RuntimeError: EncoderDecoder: VisionMambaSeg: shape '[-1, 14, 14, 192]' is invalid for input of size 37824
I tried to fine-tune the segmentation model using the pretrained Vim-T, but encountered the following issue while executing bash scripts/ft_vim_tiny_upernet.sh:
Position interpolate from 14x14 to 32x32
Traceback (most recent call last):
File "/home/vic1113/miniconda3/envs/vim_seg/lib/python3.9/site-packages/mmcv/utils/registry.py", line 69,
in build_from_cfg return obj_cls(**args)
File "/home/vic1113/PrMamba/seg/backbone/vim.py", line 89, in __init__
self.init_weights(pretrained)
File "/home/vic1113/PrMamba/seg/backbone/vim.py", line 143, in init_weights
interpolate_pos_embed(self, state_dict_model)

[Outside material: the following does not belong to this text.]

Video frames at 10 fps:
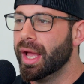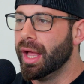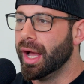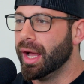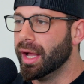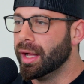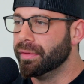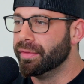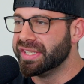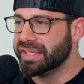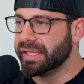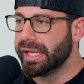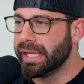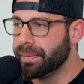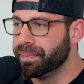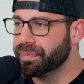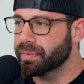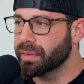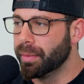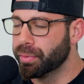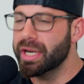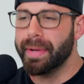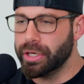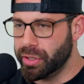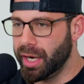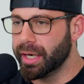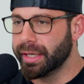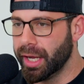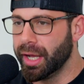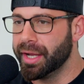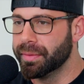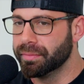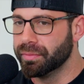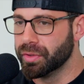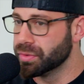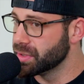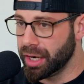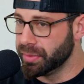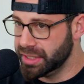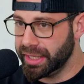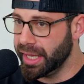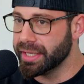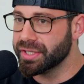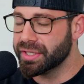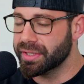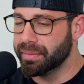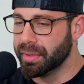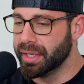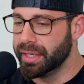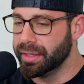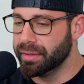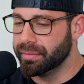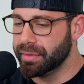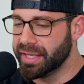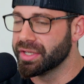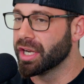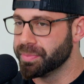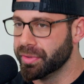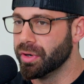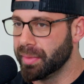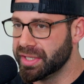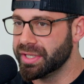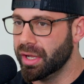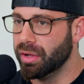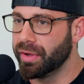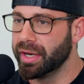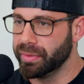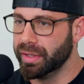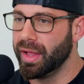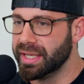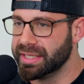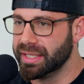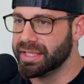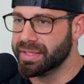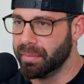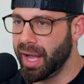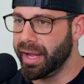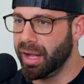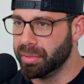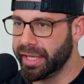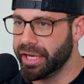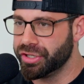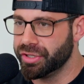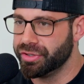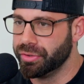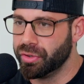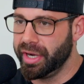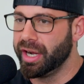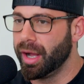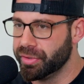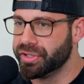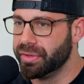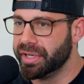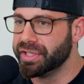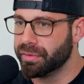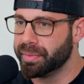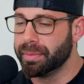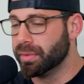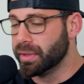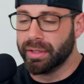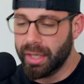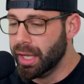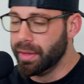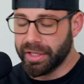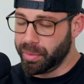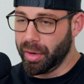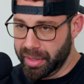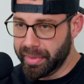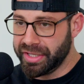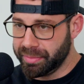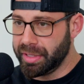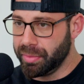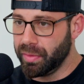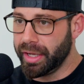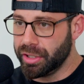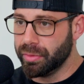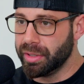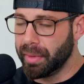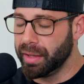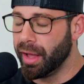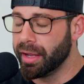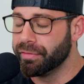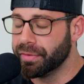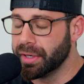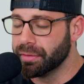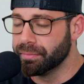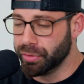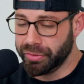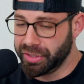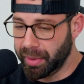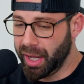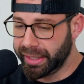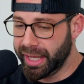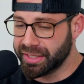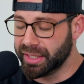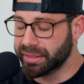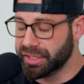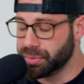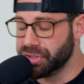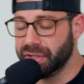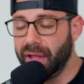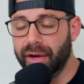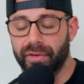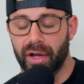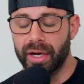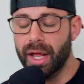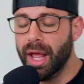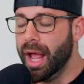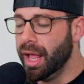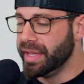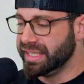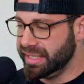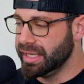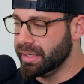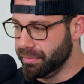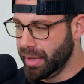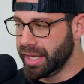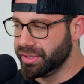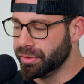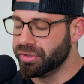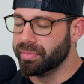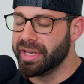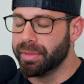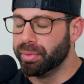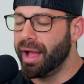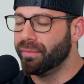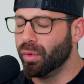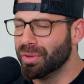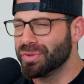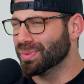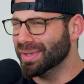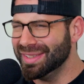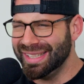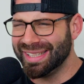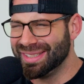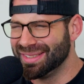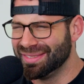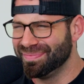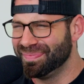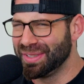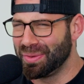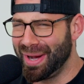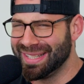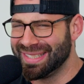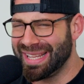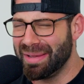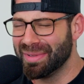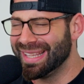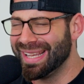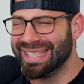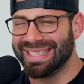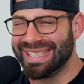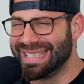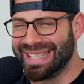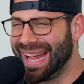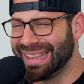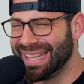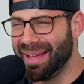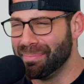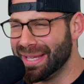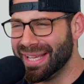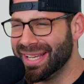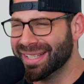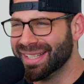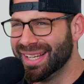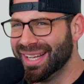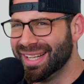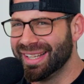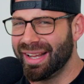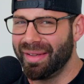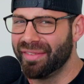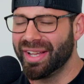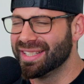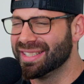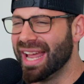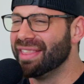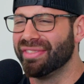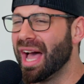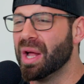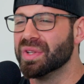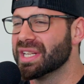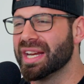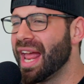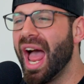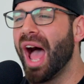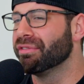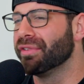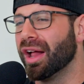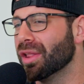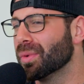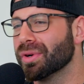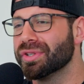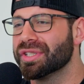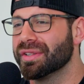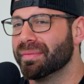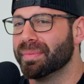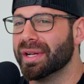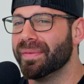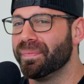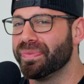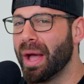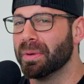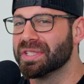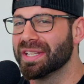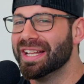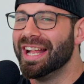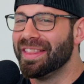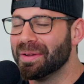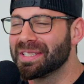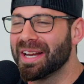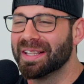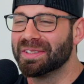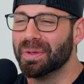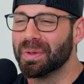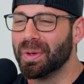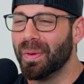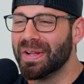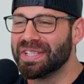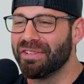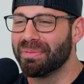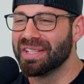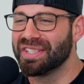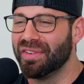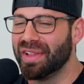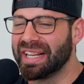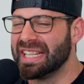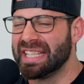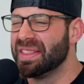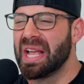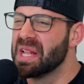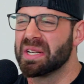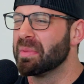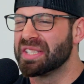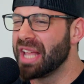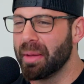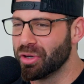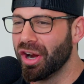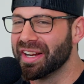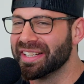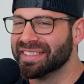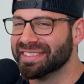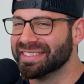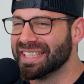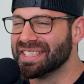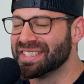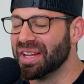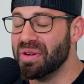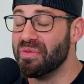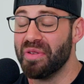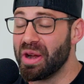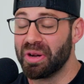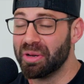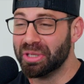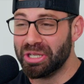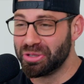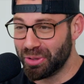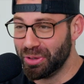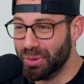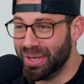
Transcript: they see a pretty patriotic guy, which was not always the case. But as an entrepreneur myself, I realized that it's my obligation to create opportunities for people. And that's brought me amazing people like you into my life, and producing podcasts like this, which is a lot of fun. They see my social media platform, which really in the grand scheme of things is not that big. Like I've got 10,500 followers, but that was kind of like the little goal I set for myself. Like at 10,000, I'm going to stop trying. That's invariably true.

File "/home/vic1113/PrMamba/vim/utils.py", line 258, in interpolate_pos_embed
pos_tokens = pos_tokens.reshape(-1, orig_size, orig_size, embedding_size).permute(0, 3, 1, 2)
RuntimeError: shape '[-1, 14, 14, 192]' is invalid for input of size 37824
This error is propagated through multiple functions, resulting in the final error:
RuntimeError: EncoderDecoder: VisionMambaSeg: shape '[-1, 14, 14, 192]' is invalid for input of size 37824.
The pretrained weight I used was vim_t_midclstok_76p1acc.pth, which seems to be the correct one. If not, there should be an error while loading, such as size mismatch for norm_f.weight: copying a param with shape torch.Size([192]) from checkpoint, the shape in current model is torch.Size([384]), but I didn't get this error.
So, I guess there might be an issue with the model settings, but I’m not sure. 37824 = (14*14 + 1) * 192, and the "+1" is the part that leads to the error. If the "+1" part is for mid cls token, should I just drop it for the segmentation model?
Have anyone ever encountered this problem, or successfully finetuned a segmentation model?
Thank you very much!
same issue,have you fix it now?
No, I can't apply the pretrained weights to the segmentation model. It seems the shapes of the backbones are different, and we might need to retrain it.
I tried to fine-tune the segmentation model using the pretrained Vim-T, but encountered the following issue while executing
bash scripts/ft_vim_tiny_upernet.sh:Position interpolate from 14x14 to 32x32 Traceback (most recent call last): File "/home/vic1113/miniconda3/envs/vim_seg/lib/python3.9/site-packages/mmcv/utils/registry.py", line 69, in build_from_cfg return obj_cls(**args) File "/home/vic1113/PrMamba/seg/backbone/vim.py", line 89, in __init__ self.init_weights(pretrained) File "/home/vic1113/PrMamba/seg/backbone/vim.py", line 143, in init_weights interpolate_pos_embed(self, state_dict_model) File "/home/vic1113/PrMamba/vim/utils.py", line 258, in interpolate_pos_embed pos_tokens = pos_tokens.reshape(-1, orig_size, orig_size, embedding_size).permute(0, 3, 1, 2) RuntimeError: shape '[-1, 14, 14, 192]' is invalid for input of size 37824This error is propagated through multiple functions, resulting in the final error:
RuntimeError: EncoderDecoder: VisionMambaSeg: shape '[-1, 14, 14, 192]' is invalid for input of size 37824.The pretrained weight I used was
vim_t_midclstok_76p1acc.pth, which seems to be the correct one. If not, there should be an error while loading, such assize mismatch for norm_f.weight: copying a param with shape torch.Size([192]) from checkpoint, the shape in current model is torch.Size([384]), but I didn't get this error.So, I guess there might be an issue with the model settings, but I’m not sure. 37824 = (14*14 + 1) * 192, and the "+1" is the part that leads to the error. If the "+1" part is for mid cls token, should I just drop it for the segmentation model?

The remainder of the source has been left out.